■ Task prompt: Keep the wording of every entry exactly as it is while leaving the pictures out of your copy.

Items from a data source:
- Opening Delimiter -

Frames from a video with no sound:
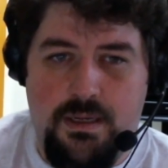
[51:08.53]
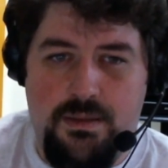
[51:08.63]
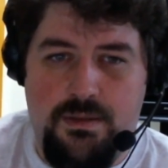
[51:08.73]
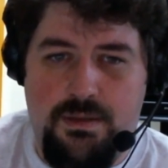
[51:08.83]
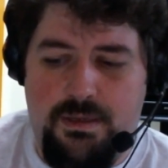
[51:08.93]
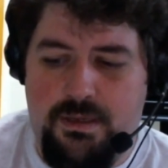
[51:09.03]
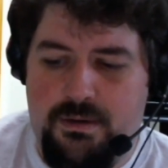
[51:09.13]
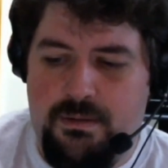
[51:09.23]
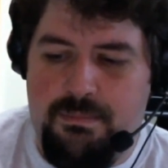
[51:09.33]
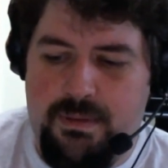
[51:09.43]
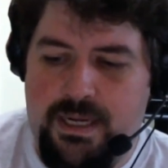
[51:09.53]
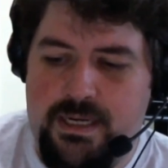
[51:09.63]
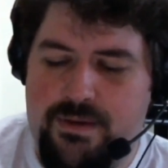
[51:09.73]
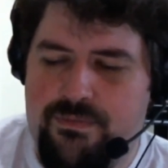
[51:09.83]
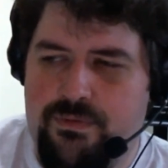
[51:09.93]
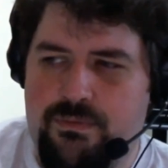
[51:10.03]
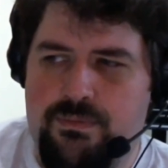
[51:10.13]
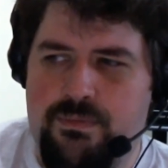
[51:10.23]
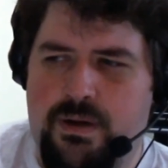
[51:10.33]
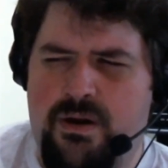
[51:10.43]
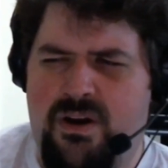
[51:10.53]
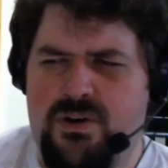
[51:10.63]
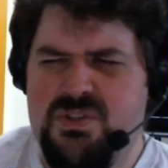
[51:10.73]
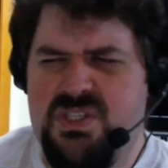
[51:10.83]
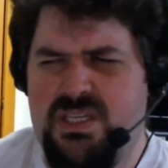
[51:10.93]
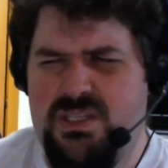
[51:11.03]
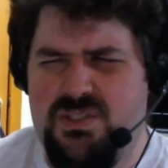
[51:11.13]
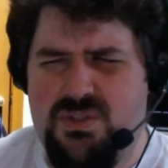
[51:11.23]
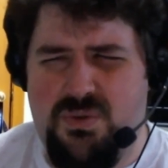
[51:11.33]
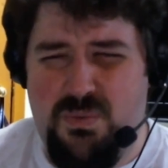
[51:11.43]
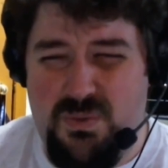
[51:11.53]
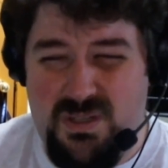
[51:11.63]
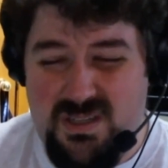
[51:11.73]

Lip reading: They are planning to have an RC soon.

- Closing Delimiter -

■ Exercise output:
Frames from a video with no sound:
[51:08.53]
[51:08.63]
[51:08.73]
[51:08.83]
[51:08.93]
[51:09.03]
[51:09.13]
[51:09.23]
[51:09.33]
[51:09.43]
[51:09.53]
[51:09.63]
[51:09.73]
[51:09.83]
[51:09.93]
[51:10.03]
[51:10.13]
[51:10.23]
[51:10.33]
[51:10.43]
[51:10.53]
[51:10.63]
[51:10.73]
[51:10.83]
[51:10.93]
[51:11.03]
[51:11.13]
[51:11.23]
[51:11.33]
[51:11.43]
[51:11.53]
[51:11.63]
[51:11.73]

Lip reading: They are planning to have an RC soon.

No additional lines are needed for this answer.